I called my parents. I told them what the surgeon had said. My mom told me they would drive up to be with me (they live 6 hours away). I told them that wasn't necessary and that I could do it on my own. I got scared and changed my mind. My parents left work early, went home to pack, and drove up. We spent the night in a hotel and then went to the hospital the next morning for my surgery.
So while I was absolutely the most scared I've ever been in my whole life, I had the surgery. I don't remember much from before the surgery except that the anesthesiologist was hot and he kept telling jokes. The next thing I knew, I was waking up in recovery. That was a very freaky experience. I couldn't move. I couldn't focus my eyes. I couldn't talk. Slowly I regained my senses. I remember telling the nurse I couldn't move. She told me that was normal and to relax. I have no idea how long I laid there. All I remember is that it felt like an eternity and I just wanted to see my mom.
The rest of that weekend is fuzzy. I spent a lot of time in bed. I had a lot of pain. When my dad took off the bandages, my neck looked disgusting. It was a little better after I washed it, but I kept it covered up for a while at school so the kids wouldn't see it. Now it's just a thin line on the side of my neck.
I don't remember the day I got the results from the biopsy. I just remember talking to the surgeon. He told me the results didn't show anything. No cancer. I was relieved. Strangely, I was also upset. I was back at square one, not having the slightest idea what was wrong with me. I cried.
I went back to my regular doctor. She told me they had done all the testing they could. She told me it was probably from allergies having settled in my lymph nodes. She told me to take a daily allergy medicine. I still take the daily allergy medicine.

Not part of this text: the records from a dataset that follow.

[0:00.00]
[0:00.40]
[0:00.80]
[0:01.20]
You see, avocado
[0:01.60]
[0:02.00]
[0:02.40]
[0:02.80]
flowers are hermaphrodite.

I still have a lot of pain/stiffness in my neck, but the lymph nodes very rarely feel swollen. I heard somewhere that people with TMJD can experience swollen lymph nodes. Even though my swollen lymph nodes occurred about 10 months before the TMJD diagnosis, my belief is that they are related in some way. As my dentist has told me, he feels I've had TMJD since I got my braces off about 15 years ago, but it was never bad enough to require attention/treatment until the bad pop of my jaw I experienced one day over the summer.
The photo is of my scar, one year after surgery. It's hard to see, but that's the point.

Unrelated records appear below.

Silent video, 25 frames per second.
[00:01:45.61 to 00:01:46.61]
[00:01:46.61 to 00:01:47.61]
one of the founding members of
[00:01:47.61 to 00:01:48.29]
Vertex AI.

Thought of the day: "May you live the days of your life." -Jonathan Swift
After my cancer scare my perception of life changed. I felt lucky to be alive and well. I decided to make time for something I enjoy every single day. A year later I have not truly stuck to that, but I do try to find more joy where I can and enjoy life. Some days that is extremely difficult, but I do what I can. Life is a precious gift and that's why they call it the present.